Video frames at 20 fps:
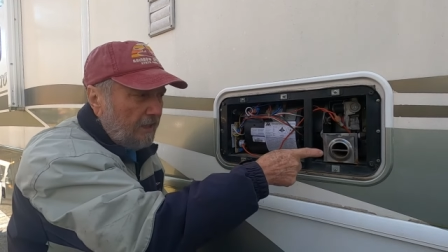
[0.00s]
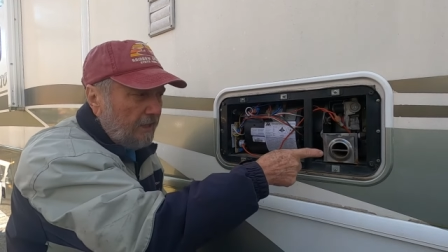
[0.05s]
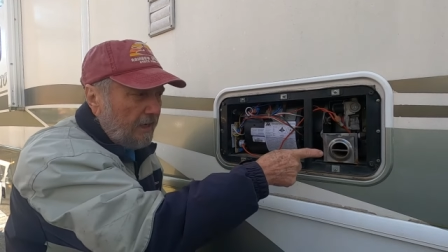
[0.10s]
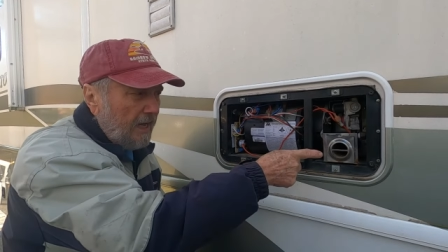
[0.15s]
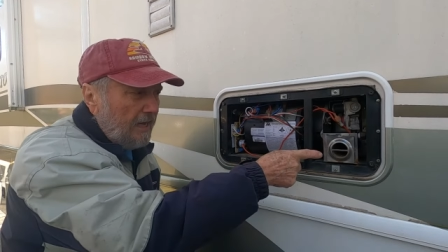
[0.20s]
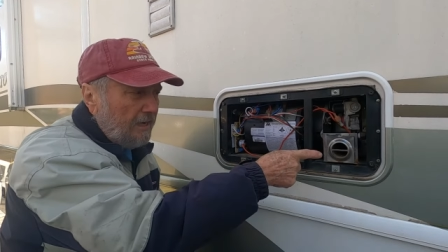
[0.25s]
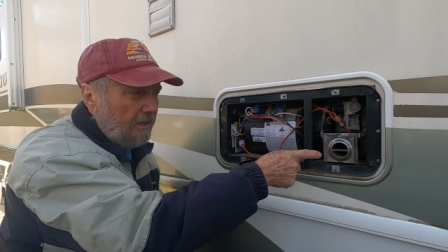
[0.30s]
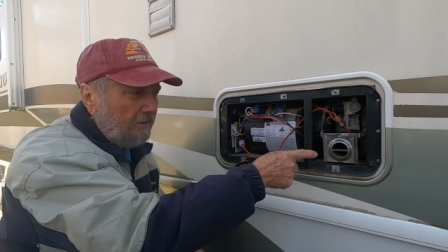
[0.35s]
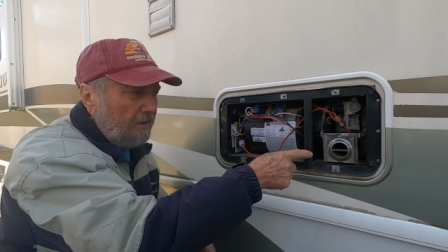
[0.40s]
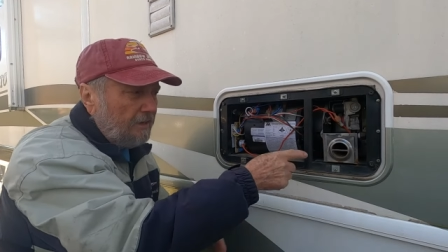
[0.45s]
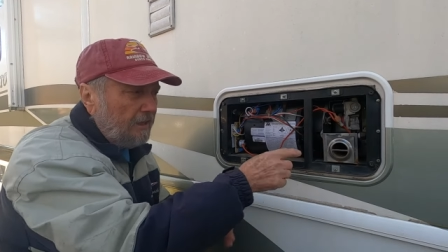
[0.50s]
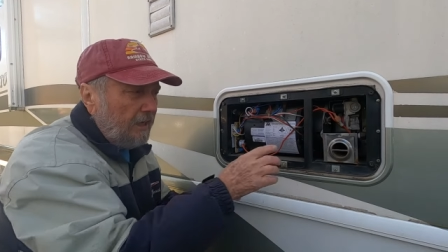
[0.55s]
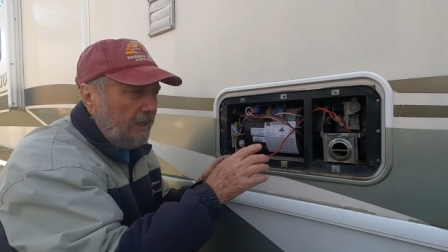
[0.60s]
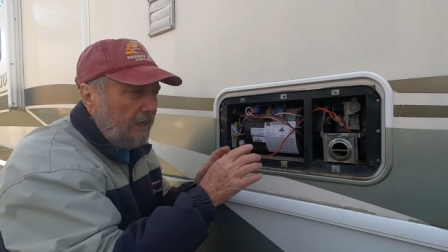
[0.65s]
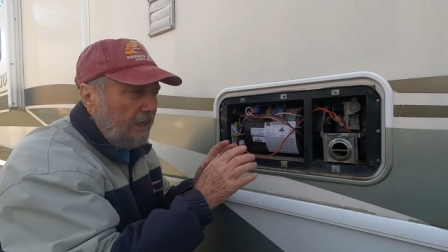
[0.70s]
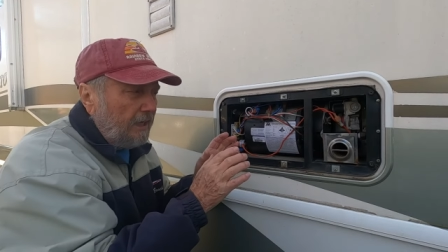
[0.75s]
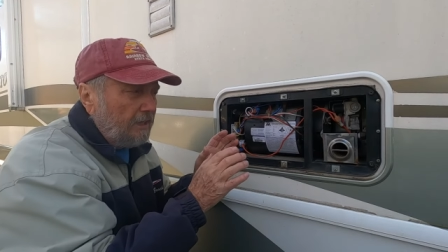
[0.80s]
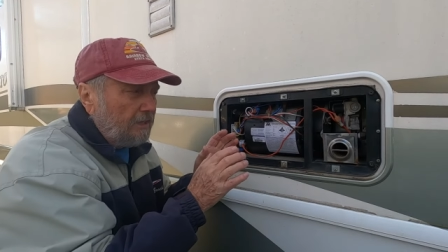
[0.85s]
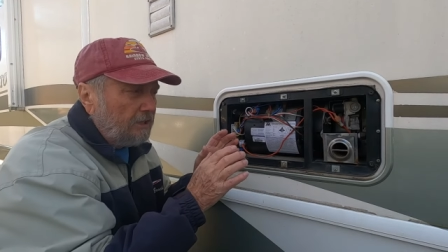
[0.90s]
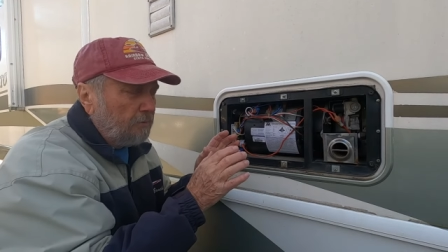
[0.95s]
Now
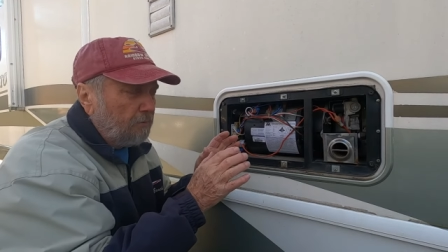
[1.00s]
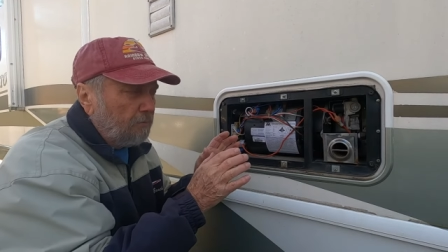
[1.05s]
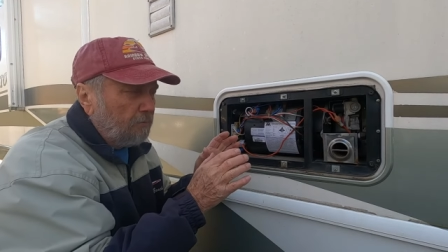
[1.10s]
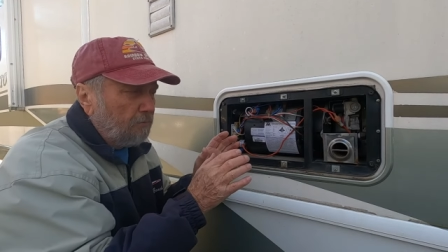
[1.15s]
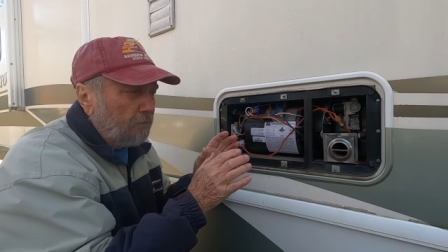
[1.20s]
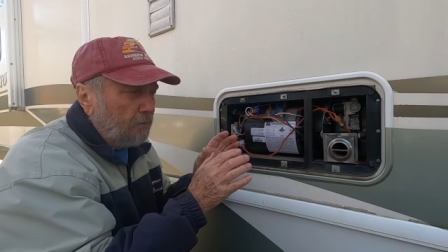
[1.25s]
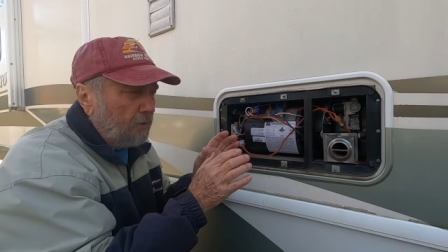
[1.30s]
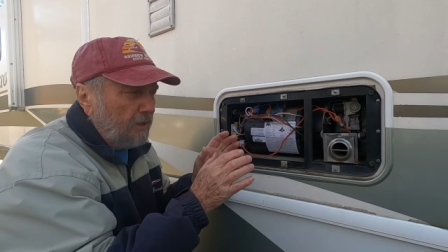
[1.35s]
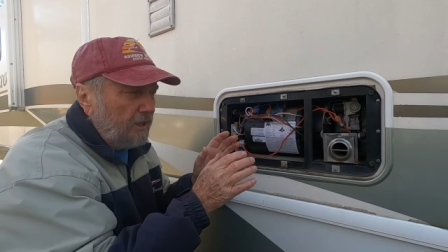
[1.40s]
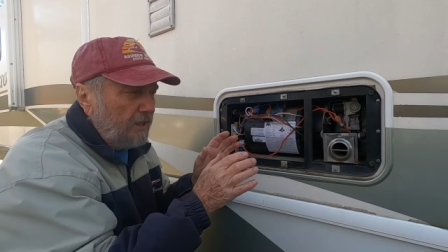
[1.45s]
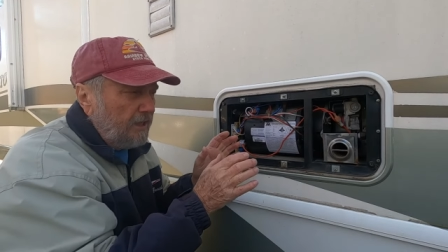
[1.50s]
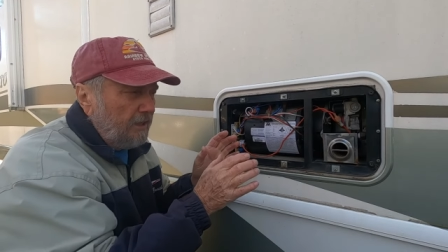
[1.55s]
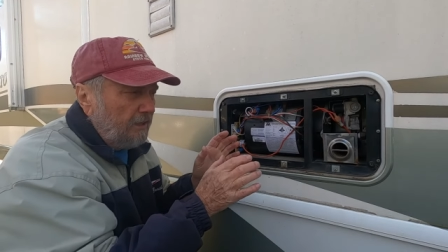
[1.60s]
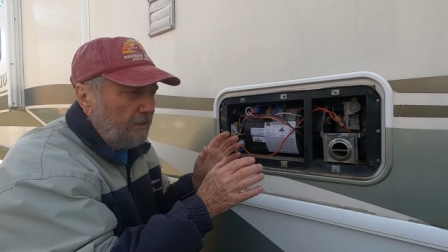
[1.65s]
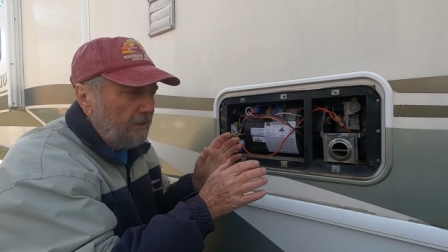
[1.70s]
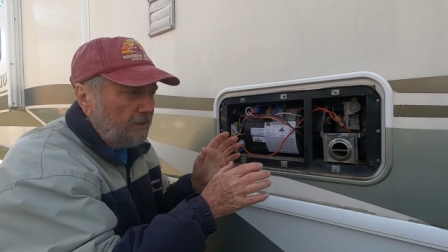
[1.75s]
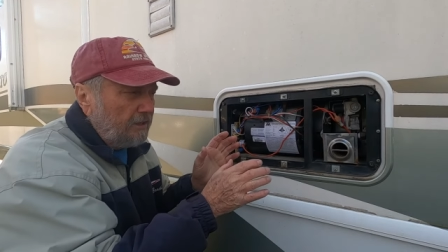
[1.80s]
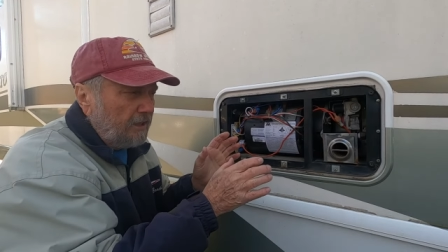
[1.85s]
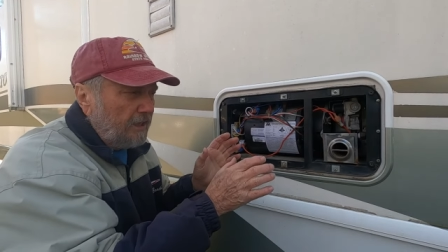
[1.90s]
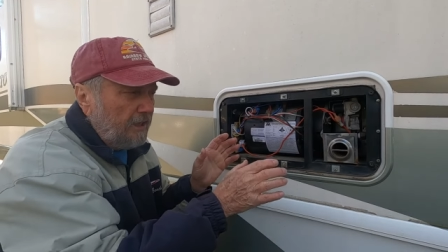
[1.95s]
it's
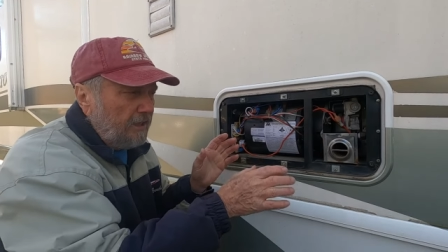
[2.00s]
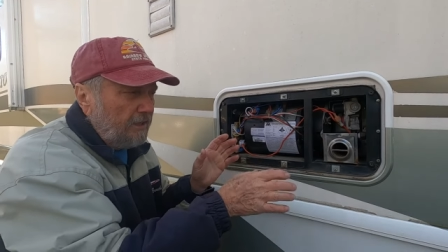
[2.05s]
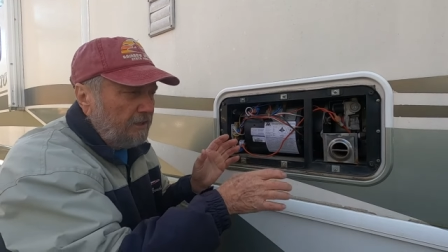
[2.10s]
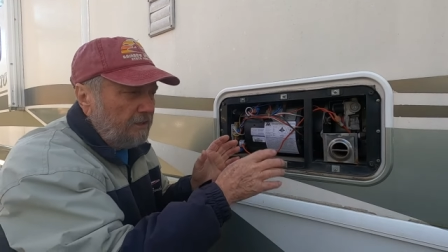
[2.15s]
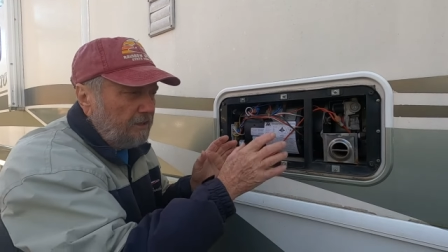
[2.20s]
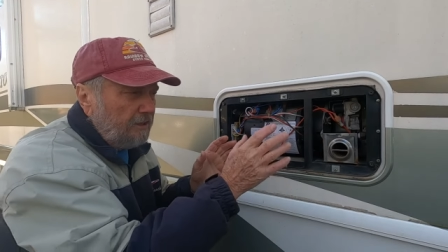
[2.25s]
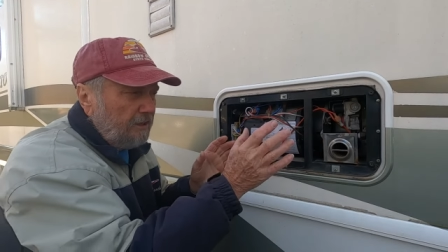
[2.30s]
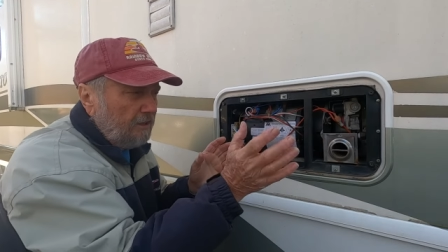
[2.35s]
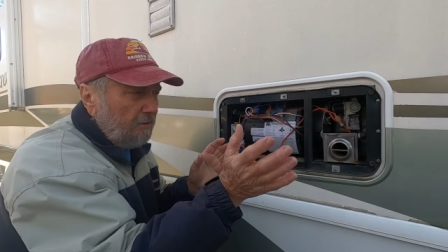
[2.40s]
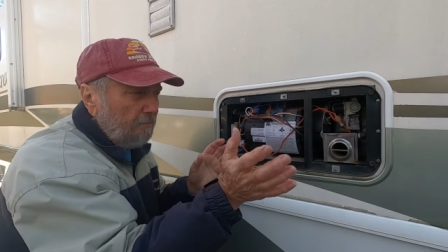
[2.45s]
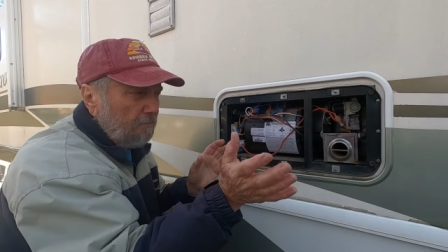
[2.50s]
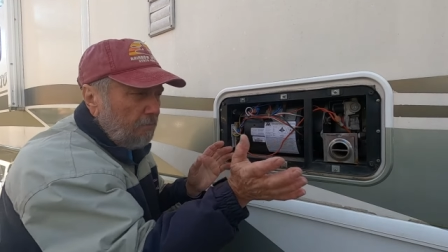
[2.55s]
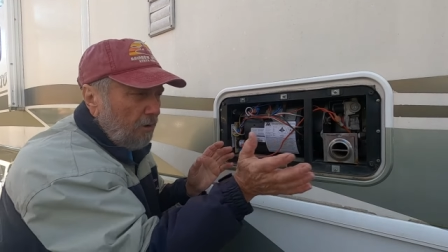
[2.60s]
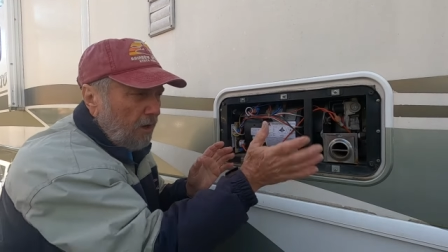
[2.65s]
pre-looking to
· · · · · · ·
The problem ▸ Pictures aside, reproduce all of the data exactly.

Answer below ▸
Video frames at 20 fps:
[0.00s]
[0.05s]
[0.10s]
[0.15s]
[0.20s]
[0.25s]
[0.30s]
[0.35s]
[0.40s]
[0.45s]
[0.50s]
[0.55s]
[0.60s]
[0.65s]
[0.70s]
[0.75s]
[0.80s]
[0.85s]
[0.90s]
[0.95s]
Now
[1.00s]
[1.05s]
[1.10s]
[1.15s]
[1.20s]
[1.25s]
[1.30s]
[1.35s]
[1.40s]
[1.45s]
[1.50s]
[1.55s]
[1.60s]
[1.65s]
[1.70s]
[1.75s]
[1.80s]
[1.85s]
[1.90s]
[1.95s]
it's
[2.00s]
[2.05s]
[2.10s]
[2.15s]
[2.20s]
[2.25s]
[2.30s]
[2.35s]
[2.40s]
[2.45s]
[2.50s]
[2.55s]
[2.60s]
[2.65s]
pre-looking to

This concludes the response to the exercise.